■ Your objective: What you return should be the full listing, word for word, without a single image.

■ Input data:
= = = = = = =
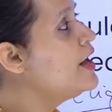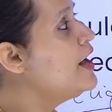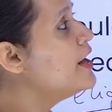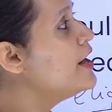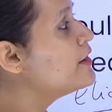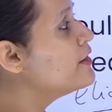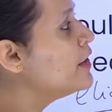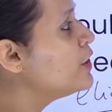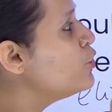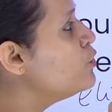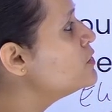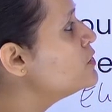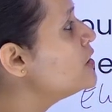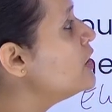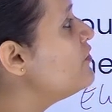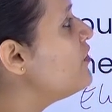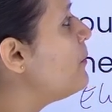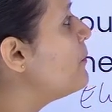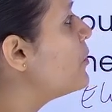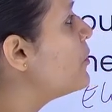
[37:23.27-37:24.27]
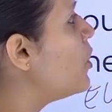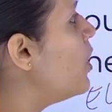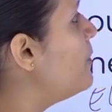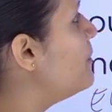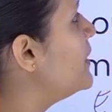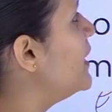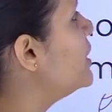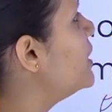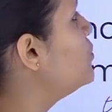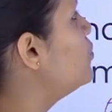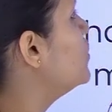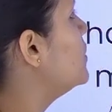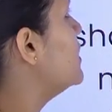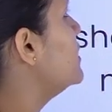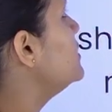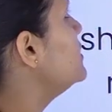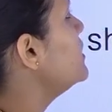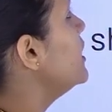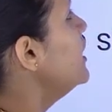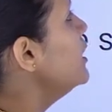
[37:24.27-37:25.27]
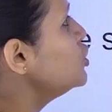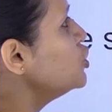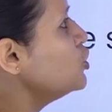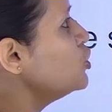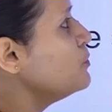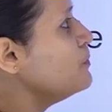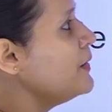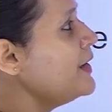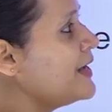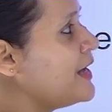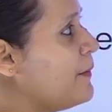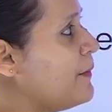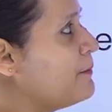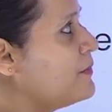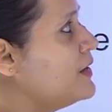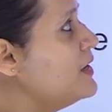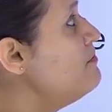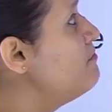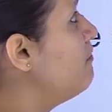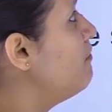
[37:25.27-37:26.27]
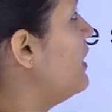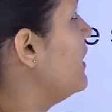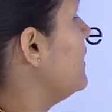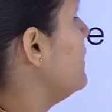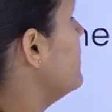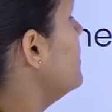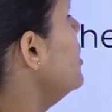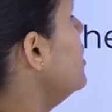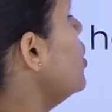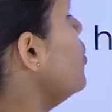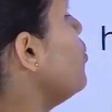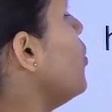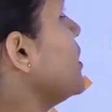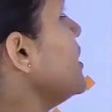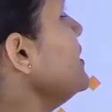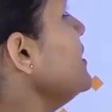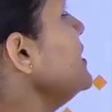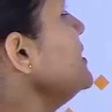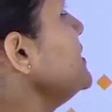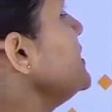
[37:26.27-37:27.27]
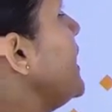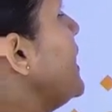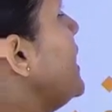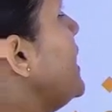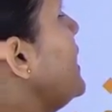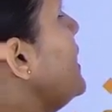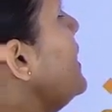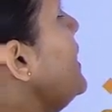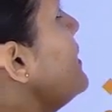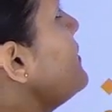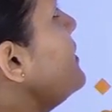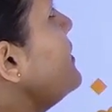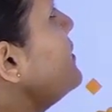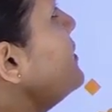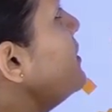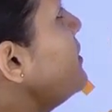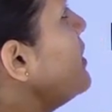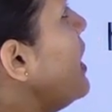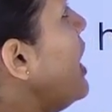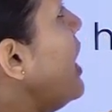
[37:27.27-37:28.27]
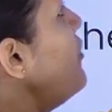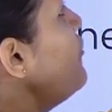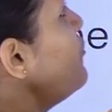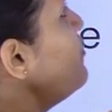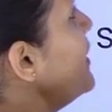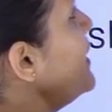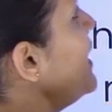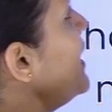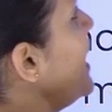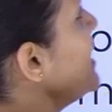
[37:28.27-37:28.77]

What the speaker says: the use of appropriate words should be kept in mind. What are they saying? That the draftman has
= = = = = = =
■ Result of this task:
[37:23.27-37:24.27]
[37:24.27-37:25.27]
[37:25.27-37:26.27]
[37:26.27-37:27.27]
[37:27.27-37:28.27]
[37:28.27-37:28.77]

What the speaker says: the use of appropriate words should be kept in mind. What are they saying? That the draftman has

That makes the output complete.